Adaptive Kernel Selection for Stein Variational Gradient Descent
Moritz Melcher, Simon Weissmann, Ashia C. Wilson, Jakob Zech
TL;DR
This work tackles the sensitivity of Stein Variational Gradient Descent to kernel choice by introducing Adaptive SVGD (Ad-SVGD), which adaptively tunes kernel parameters to maximize the kernelized Stein discrepancy during inference. The authors provide a mean-field convergence analysis for the adaptive framework and demonstrate that focusing on the worst-case KSD over a kernel class accelerates posterior transport and variance recovery. Empirically, Ad-SVGD outperforms the median-heuristic SVGD across several tasks, including high-dimensional inverse problems and Bayesian logistic regression, by better capturing posterior uncertainty. The approach offers a flexible pathway to enhancing SVGD robustness and practical performance in complex Bayesian inference problems.
Abstract
A central challenge in Bayesian inference is efficiently approximating posterior distributions. Stein Variational Gradient Descent (SVGD) is a popular variational inference method which transports a set of particles to approximate a target distribution. The SVGD dynamics are governed by a reproducing kernel Hilbert space (RKHS) and are highly sensitive to the choice of the kernel function, which directly influences both convergence and approximation quality.

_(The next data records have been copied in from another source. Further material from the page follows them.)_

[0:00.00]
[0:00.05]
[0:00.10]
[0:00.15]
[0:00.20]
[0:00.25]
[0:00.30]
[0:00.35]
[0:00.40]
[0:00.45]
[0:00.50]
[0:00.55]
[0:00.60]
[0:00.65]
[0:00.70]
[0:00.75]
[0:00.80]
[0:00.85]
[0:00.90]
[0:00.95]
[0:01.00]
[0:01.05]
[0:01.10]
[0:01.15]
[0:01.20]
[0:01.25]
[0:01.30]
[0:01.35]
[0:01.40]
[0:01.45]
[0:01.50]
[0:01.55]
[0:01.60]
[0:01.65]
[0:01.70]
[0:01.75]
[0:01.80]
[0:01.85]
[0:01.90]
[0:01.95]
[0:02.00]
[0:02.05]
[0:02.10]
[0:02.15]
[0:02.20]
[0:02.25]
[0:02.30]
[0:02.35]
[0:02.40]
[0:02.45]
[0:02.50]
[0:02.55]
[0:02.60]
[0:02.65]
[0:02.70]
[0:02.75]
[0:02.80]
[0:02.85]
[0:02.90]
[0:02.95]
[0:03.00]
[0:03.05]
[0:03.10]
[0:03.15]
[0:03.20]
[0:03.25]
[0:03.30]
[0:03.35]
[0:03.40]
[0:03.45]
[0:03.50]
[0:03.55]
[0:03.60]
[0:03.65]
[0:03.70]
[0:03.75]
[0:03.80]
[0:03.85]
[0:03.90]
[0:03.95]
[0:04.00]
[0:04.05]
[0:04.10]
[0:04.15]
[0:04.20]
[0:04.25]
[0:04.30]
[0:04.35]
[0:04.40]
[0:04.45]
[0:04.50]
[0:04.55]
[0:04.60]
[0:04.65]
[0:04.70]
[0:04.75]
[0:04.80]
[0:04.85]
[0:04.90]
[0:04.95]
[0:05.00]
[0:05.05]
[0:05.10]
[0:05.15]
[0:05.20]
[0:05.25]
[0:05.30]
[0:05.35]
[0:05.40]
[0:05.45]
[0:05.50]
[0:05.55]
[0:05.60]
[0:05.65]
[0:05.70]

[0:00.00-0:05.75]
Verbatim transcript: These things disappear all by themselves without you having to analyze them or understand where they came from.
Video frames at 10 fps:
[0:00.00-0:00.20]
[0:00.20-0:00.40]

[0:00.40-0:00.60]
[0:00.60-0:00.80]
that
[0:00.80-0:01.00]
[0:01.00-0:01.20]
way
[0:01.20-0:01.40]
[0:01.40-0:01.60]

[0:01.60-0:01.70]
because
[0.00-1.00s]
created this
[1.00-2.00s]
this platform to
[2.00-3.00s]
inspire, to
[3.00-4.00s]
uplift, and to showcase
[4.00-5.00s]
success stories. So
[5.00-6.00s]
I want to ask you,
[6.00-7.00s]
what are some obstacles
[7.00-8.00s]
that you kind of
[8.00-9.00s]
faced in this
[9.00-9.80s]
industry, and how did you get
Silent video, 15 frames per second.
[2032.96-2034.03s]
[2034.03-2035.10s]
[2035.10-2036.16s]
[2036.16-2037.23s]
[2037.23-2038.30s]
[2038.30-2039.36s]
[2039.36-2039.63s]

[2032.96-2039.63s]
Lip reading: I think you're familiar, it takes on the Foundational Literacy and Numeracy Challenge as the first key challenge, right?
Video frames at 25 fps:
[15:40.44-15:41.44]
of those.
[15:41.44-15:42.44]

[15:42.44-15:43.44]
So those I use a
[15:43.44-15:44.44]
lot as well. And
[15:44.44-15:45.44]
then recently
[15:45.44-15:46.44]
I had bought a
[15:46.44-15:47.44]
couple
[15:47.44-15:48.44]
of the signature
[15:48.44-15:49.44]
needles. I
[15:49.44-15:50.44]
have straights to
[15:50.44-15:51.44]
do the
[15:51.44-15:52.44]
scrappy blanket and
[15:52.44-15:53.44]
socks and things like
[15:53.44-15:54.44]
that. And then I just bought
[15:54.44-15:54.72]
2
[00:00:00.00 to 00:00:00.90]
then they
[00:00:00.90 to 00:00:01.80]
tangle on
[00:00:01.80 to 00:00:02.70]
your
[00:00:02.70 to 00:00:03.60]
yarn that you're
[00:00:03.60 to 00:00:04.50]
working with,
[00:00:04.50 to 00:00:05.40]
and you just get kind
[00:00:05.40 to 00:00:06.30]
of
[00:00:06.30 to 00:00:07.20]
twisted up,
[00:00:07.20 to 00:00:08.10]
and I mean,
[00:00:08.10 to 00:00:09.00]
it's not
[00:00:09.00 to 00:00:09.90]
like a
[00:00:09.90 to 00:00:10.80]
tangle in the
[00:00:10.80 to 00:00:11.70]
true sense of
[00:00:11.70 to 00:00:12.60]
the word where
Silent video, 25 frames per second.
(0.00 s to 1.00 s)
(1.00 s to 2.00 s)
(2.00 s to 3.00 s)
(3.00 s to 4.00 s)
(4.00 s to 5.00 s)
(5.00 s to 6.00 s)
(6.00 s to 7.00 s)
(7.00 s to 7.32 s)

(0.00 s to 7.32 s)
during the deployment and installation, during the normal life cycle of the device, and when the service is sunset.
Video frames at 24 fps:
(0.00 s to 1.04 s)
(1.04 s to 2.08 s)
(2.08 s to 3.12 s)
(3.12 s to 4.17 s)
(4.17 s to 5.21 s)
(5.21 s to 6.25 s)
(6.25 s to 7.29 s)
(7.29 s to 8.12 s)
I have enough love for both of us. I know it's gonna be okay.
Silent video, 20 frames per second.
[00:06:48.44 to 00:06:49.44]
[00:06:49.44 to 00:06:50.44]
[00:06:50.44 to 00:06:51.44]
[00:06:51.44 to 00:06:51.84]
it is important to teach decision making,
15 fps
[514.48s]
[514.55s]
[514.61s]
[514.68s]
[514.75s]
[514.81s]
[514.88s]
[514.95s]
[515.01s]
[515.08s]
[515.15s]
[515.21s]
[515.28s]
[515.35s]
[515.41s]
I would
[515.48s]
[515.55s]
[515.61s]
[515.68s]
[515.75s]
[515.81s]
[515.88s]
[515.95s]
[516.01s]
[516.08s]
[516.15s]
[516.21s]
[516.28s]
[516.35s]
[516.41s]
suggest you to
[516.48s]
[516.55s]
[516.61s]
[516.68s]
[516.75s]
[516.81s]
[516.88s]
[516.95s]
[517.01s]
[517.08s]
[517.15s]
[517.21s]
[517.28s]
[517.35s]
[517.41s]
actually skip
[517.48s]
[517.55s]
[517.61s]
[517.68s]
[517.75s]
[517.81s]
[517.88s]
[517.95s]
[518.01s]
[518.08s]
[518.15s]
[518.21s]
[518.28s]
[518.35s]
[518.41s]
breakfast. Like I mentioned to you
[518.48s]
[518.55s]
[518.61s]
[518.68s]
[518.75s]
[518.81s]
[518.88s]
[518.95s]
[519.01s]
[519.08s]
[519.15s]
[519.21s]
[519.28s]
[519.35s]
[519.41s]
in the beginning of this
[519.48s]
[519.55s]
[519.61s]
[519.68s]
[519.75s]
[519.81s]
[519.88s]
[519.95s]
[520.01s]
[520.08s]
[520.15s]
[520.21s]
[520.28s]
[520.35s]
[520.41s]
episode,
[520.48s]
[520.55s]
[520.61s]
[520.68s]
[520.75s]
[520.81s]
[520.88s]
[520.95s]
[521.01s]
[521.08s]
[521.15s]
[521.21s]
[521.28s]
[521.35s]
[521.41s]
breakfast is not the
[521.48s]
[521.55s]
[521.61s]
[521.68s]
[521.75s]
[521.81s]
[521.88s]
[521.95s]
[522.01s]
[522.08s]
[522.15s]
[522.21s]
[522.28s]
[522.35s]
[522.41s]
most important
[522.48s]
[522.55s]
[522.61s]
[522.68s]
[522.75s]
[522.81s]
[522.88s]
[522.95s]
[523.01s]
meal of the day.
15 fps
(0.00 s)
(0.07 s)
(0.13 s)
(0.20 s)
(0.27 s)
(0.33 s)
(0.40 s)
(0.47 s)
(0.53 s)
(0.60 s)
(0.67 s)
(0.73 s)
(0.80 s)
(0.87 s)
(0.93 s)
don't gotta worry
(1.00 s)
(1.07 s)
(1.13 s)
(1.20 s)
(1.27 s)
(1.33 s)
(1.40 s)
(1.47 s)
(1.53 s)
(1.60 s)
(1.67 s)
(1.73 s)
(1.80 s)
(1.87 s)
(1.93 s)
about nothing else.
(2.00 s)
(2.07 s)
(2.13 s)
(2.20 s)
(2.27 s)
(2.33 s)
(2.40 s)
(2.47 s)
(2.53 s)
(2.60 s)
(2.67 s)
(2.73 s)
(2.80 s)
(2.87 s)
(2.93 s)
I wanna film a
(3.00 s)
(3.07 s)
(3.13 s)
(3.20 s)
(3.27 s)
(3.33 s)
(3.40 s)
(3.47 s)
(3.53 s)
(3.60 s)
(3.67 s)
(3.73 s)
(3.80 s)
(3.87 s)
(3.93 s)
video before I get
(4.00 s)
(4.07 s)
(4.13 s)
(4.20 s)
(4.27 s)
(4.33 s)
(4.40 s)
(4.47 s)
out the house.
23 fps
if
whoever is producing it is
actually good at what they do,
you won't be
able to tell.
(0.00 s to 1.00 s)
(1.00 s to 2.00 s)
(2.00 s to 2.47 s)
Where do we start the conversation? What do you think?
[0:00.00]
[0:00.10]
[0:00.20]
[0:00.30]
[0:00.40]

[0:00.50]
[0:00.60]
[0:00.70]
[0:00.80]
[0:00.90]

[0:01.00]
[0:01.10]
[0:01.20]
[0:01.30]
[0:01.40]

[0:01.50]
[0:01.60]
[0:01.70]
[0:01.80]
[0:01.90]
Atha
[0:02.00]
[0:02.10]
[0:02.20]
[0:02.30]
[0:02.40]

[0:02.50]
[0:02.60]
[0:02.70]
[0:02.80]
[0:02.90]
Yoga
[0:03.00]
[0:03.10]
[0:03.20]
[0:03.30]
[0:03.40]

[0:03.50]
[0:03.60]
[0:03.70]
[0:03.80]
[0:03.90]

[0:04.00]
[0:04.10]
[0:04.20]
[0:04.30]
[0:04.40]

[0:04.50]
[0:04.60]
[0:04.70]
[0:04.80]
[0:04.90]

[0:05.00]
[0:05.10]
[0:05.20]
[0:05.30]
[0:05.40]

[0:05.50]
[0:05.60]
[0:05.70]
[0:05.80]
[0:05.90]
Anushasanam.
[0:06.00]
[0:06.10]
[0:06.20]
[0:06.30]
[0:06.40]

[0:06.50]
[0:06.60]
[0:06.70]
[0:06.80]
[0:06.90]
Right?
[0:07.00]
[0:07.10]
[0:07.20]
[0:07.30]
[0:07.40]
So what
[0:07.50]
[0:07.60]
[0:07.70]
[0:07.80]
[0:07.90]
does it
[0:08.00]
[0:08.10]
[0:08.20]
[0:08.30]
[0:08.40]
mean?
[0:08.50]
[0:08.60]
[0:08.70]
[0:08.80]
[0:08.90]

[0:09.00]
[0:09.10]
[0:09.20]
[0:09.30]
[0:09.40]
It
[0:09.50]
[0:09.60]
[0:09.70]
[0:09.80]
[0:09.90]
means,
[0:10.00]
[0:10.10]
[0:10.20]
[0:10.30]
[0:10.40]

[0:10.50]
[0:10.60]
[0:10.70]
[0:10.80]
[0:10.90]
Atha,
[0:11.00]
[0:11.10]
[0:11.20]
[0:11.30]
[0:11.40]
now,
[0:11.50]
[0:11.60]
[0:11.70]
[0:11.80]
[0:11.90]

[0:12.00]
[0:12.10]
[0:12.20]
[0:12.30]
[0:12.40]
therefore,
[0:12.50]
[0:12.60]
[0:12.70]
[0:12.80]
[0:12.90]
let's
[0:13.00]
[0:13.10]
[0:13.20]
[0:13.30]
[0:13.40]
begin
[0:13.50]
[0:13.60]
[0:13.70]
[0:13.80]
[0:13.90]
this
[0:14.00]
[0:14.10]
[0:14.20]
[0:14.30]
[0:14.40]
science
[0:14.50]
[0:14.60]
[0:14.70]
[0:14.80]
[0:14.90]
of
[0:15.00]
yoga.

The commonly used median heuristic offers a simple approach for setting kernel bandwidths but lacks flexibility and often performs poorly, particularly in high-dimensional settings. In this work, we propose an alternative strategy for adaptively choosing kernel parameters over an abstract family of kernels. Recent convergence analyses based on the kernelized Stein discrepancy (KSD) suggest that optimizing the kernel parameters by maximizing the KSD can improve performance. Building on this insight, we introduce Adaptive SVGD (Ad-SVGD), a method that alternates between updating the particles via SVGD and adaptively tuning kernel bandwidths through gradient ascent on the KSD. We provide a simplified theoretical analysis that extends existing results on minimizing the KSD for fixed kernels to our adaptive setting, showing convergence properties for the maximal KSD over our kernel class. Our empirical results further support this intuition: Ad-SVGD consistently outperforms standard heuristics in a variety of tasks.